ホムラはその姿を目にするなり、まるでジンがここに現れることをあらかじめわかっていたかのように、自然に拝礼して顔をあげた。
「さすがは妹だな。大丈夫だとは言っておいたが、なかなか肝が据わってる」
「いえ、そんな……」
音の響かなくなった消音石の祠の中、久しぶりに聞く声が鼓膜を震わせる。
やっと姿を現したのは、まぎれもなくあのジンだった。
ジンは必要以上に近寄ろうとはせず、床に横たわったスマルを一瞥してにやりと笑うと、ショウエイとサクを交互に見て言った。
「やられっぱなしになるとは思わなかったぜ、サクヤ。お前、もうちょっとできると思ったのに」
がっかりしたようなその声に、サクはばつが悪そうに視線を逸らす。
ジンはまたいつものように薄笑いを浮かべてサクに言った。
「ま、俺は好きだけどね。何でもかんでも冷静に片付けちまうお前が、たまにそうやって、妙に人間くさいことやってくれるの」
何が言いたいのかと、サクが怒ったような顔で睨みつけると、ジンはさらりと言い放った。
「お前はあいつが絡むと、途端にただのつまんねー男になるよな」
「は? どういう事?」
「褒めてんだよ、馬鹿」
そう言うと今度はショウエイの方を向いて、ジンは言った。
「まぁそんなわけだから……悪いな、朔はお前には無理だ、ショウエイ」
それを聞いたショウエイは、開き直ったのか、またいつものような微笑を浮べてジンに言った。
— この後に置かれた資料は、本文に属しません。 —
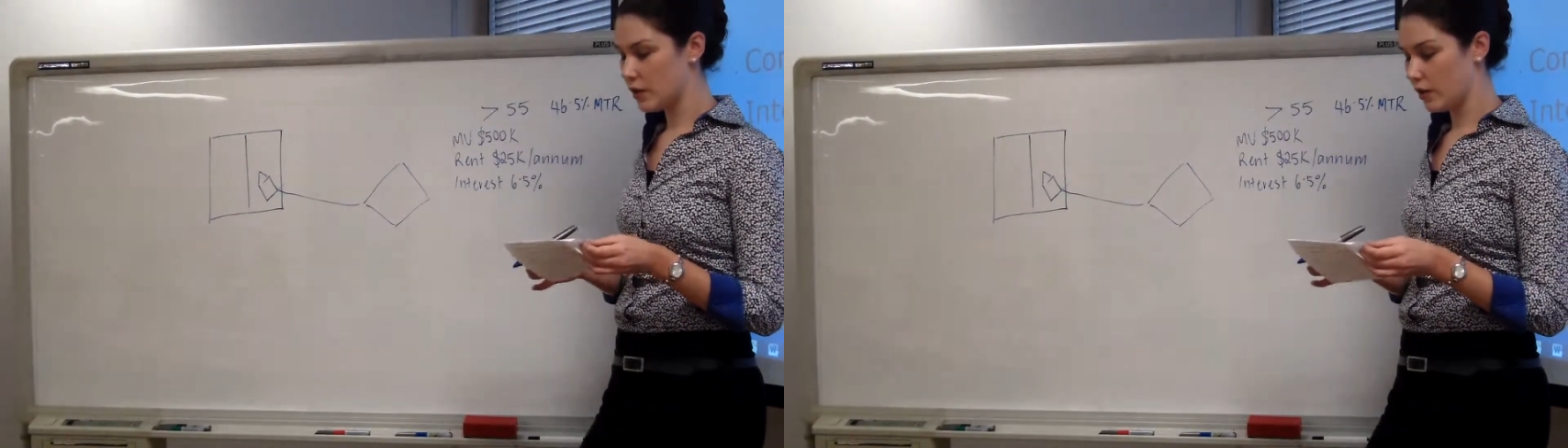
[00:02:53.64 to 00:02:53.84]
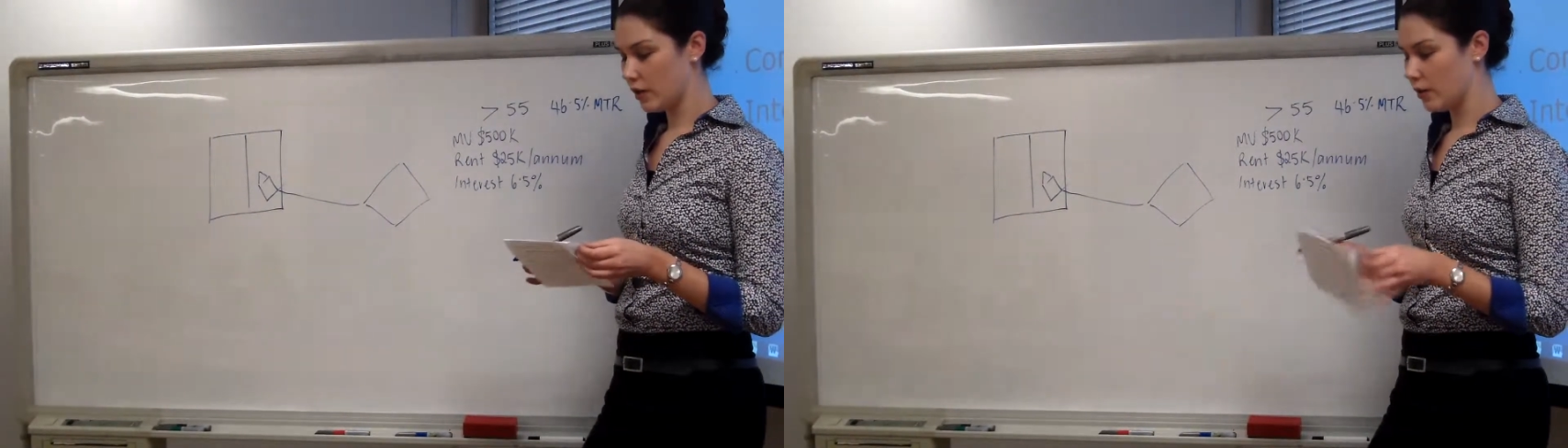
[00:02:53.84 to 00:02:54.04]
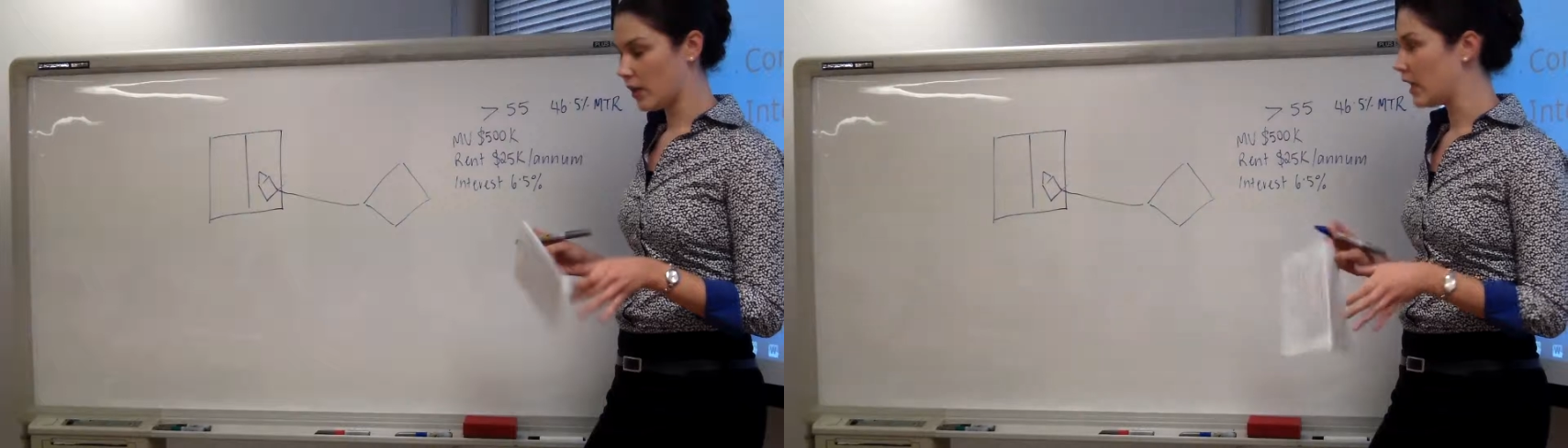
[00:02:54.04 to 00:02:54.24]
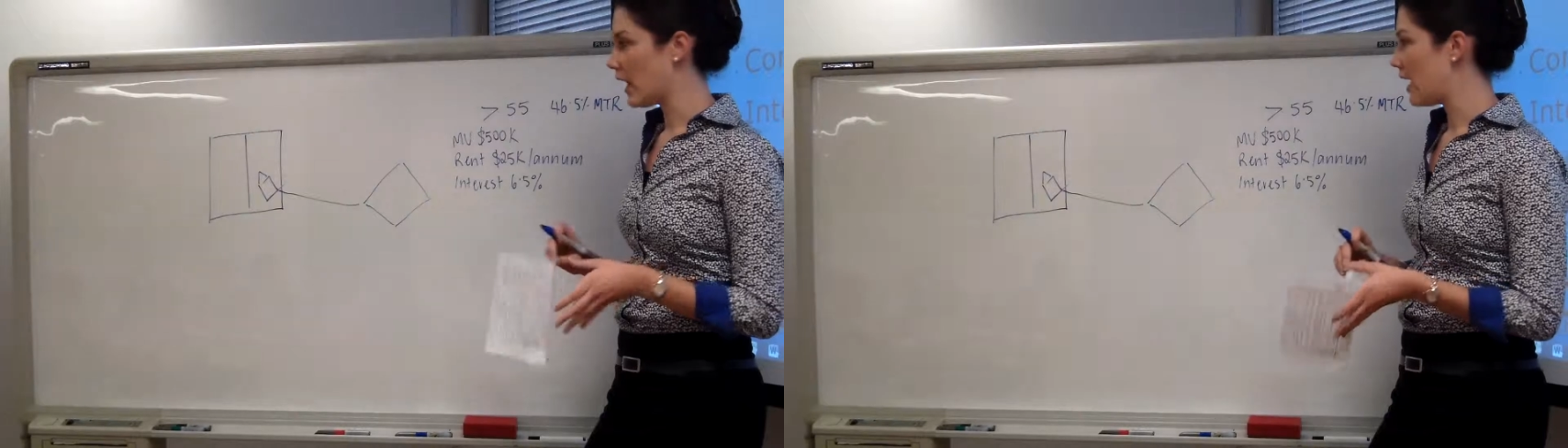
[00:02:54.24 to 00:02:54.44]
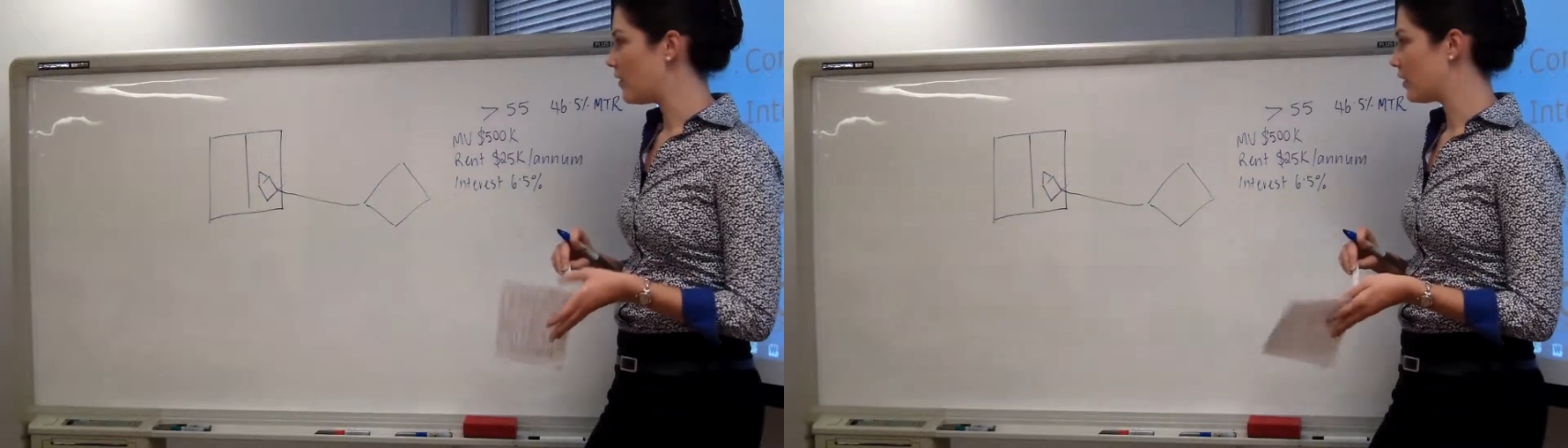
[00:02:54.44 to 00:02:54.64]
So
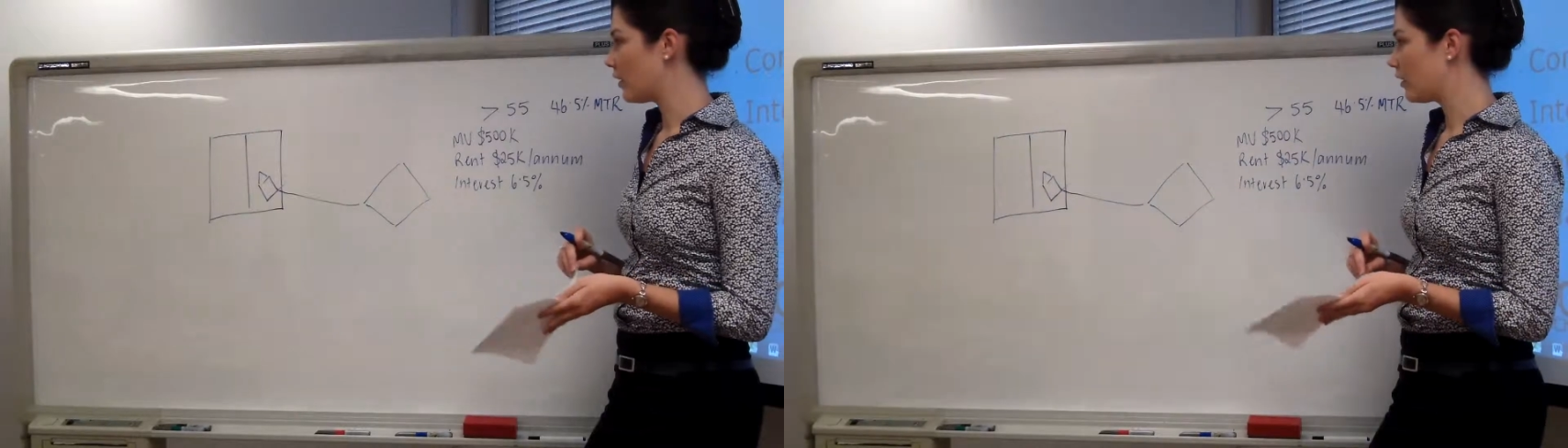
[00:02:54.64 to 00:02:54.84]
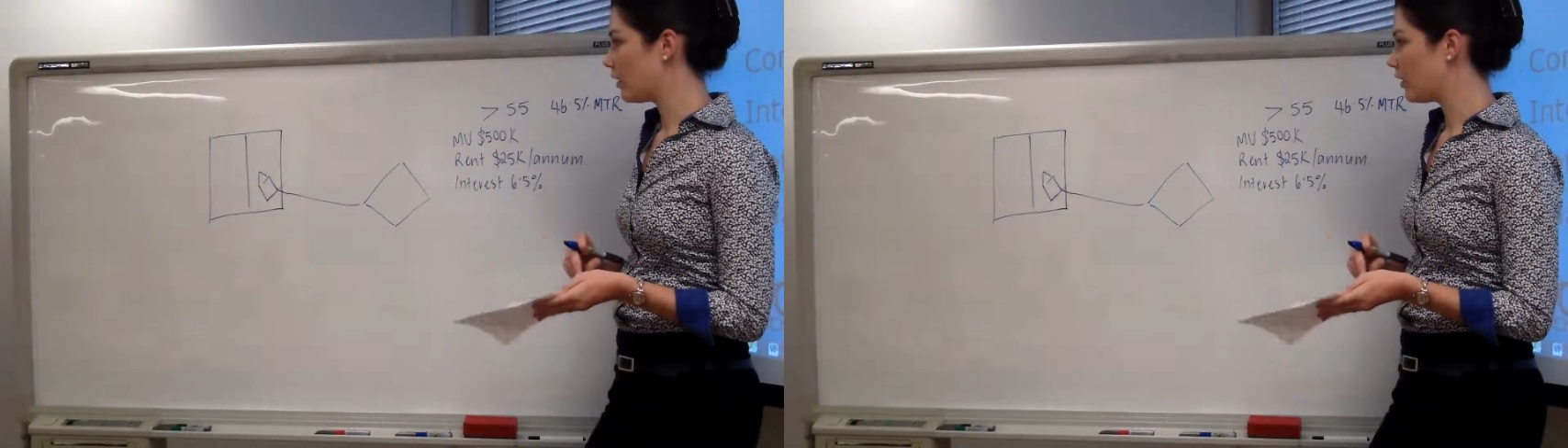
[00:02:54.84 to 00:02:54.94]
looking at the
「落とせない手駒は蒼月、他は誰がやろうが構わない……違った? いったいどういう心境の変化なんだか……ねぇ、ジン」
「ぁあ? まぁ、そうだな。俺も朔なんざぁやりてぇ奴が勝手にやれやと思ってたさ……ずっとな」
そう言ってジンが手をショウエイの方に向けると、その伸ばした腕にまとわりつくように二羽の黒い燕のような鳥が現れ、ジンの吹く、音にもならない程の小さな口笛を合図に宙返りをし、そのまままっすぐショウエイの方へと飛んでいった。
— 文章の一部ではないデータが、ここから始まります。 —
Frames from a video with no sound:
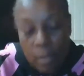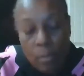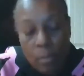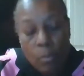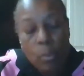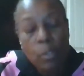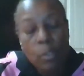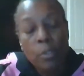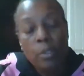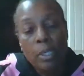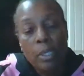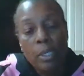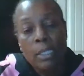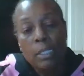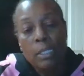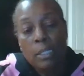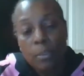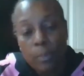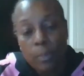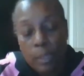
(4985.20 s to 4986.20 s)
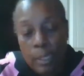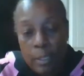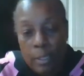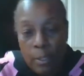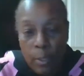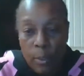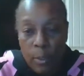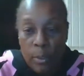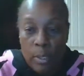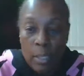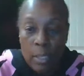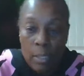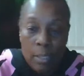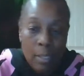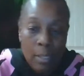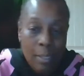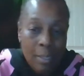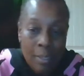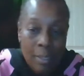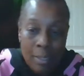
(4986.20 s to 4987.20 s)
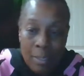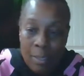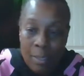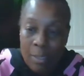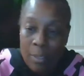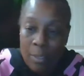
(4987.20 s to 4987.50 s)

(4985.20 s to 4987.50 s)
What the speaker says: when you're unequally yoked, it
その黒い影のような鳥達がショウエイに近付いた時だった。
いったいいつからそのような状態になっていたのか、ショウエイの首に巻きついている黒い紐のようなものが、はっきりと目に見えるようになった。
ショウエイは時折苦しそうに顔を歪めながら、それでもジンに向けた冷たい視線は揺るがない。
ジンは何か思い出したのか、自嘲するような笑みを一瞬浮かべ、めんどくさそうに右の肩を回しながらショウエイに近付いて行った。